There was a long silence before he said, ‘I’m sorry. I’ve taken it very badly, haven’t I? And it means a lot to you, doesn’t it?’

She was silent. In her mind she saw Sven, retreating, stubby and hostile, and she thought, I’ve betrayed you, oh, forgive me. At the same time the rational part of her reflected, I am going mad. How very alarming. This whole thing has turned my brain. She said, ‘It was like a dream. I’d never have told you because I didn’t think you needed dreams, I thought it was a weakness peculiar to me. But … this thing with Prue brought it all back. It seemed relevant.’

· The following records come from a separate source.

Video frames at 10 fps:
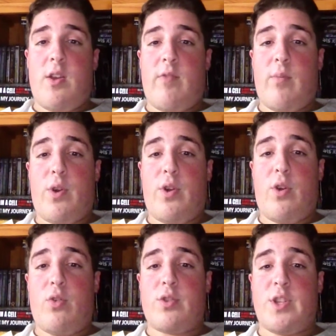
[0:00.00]
Everyone
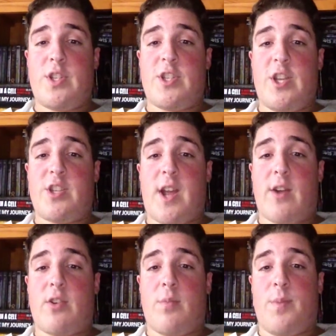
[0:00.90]
knows that the stage
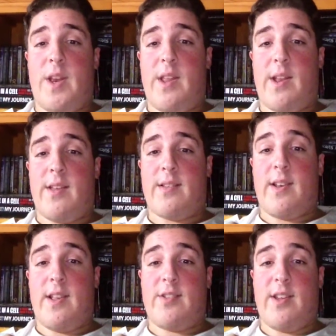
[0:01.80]
character of PD Nice
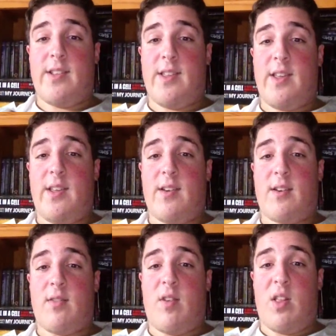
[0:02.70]
and AJ Lee
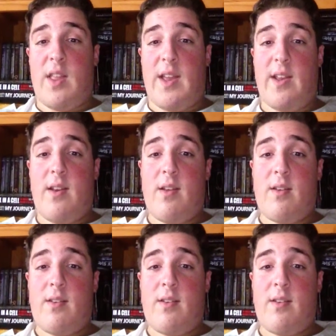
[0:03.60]
are related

He said almost resentfully, ‘I can’t get over how alike you must be. I’d never realised. This whole business of violence …’ She thought she felt him shudder. ‘I just don’t understand it. It makes me feel quite inadequate. When I looked at you just now … you were a stranger. When I went to see Prue, I couldn’t get it out of my head. I didn’t know what to say. Have … have you discussed it with her?’

‘No. No, I couldn’t. Besides, it’s none of my business really. It’s between the two of them. Whatever I said would only be irrelevant.’

He said in a low voice, embarrassed, ‘You must both think me very unsophisticated. I was shocked. I mean your letter shocked me. I know it’s very old-fashioned to be shocked but I was.’

She said gently, ‘And you still are.’

‘I can’t help it.’

‘I know.’

Another long silence. ‘Well, I suppose I better be getting back.’

‘Yes.’ She picked up her bag, her gloves.

‘Shall I run you back …?’

‘No. I’m parked over there.’ She pointed.

‘Oh yes.’

They both sat still and surveyed the windscreen.

‘Well, you can contact me at the office if you want to.’

‘Yes.’

‘I mean—’

‘Yes, I don’t want the other address.’ She was surprised how strongly she still felt about that.

‘No, I meant … well, I don’t think I’ll be coming to see Prue again.’

‘Oh.’ She was chilled. Intellectually, she understood but emotionally she was chilled just the same.

‘Unless … there’s any change, I mean. Will you let me know?’

‘Oh yes. Of course.’

‘You blame me,’ he said, suddenly harsh.

She shook her head, shrugged, weary with emotion expressed and restrained.

‘I can feel it.’ He was hostile, defeated.

‘I’m tired,’ she said, meaning it. ‘I’ve no energy left to blame anyone.’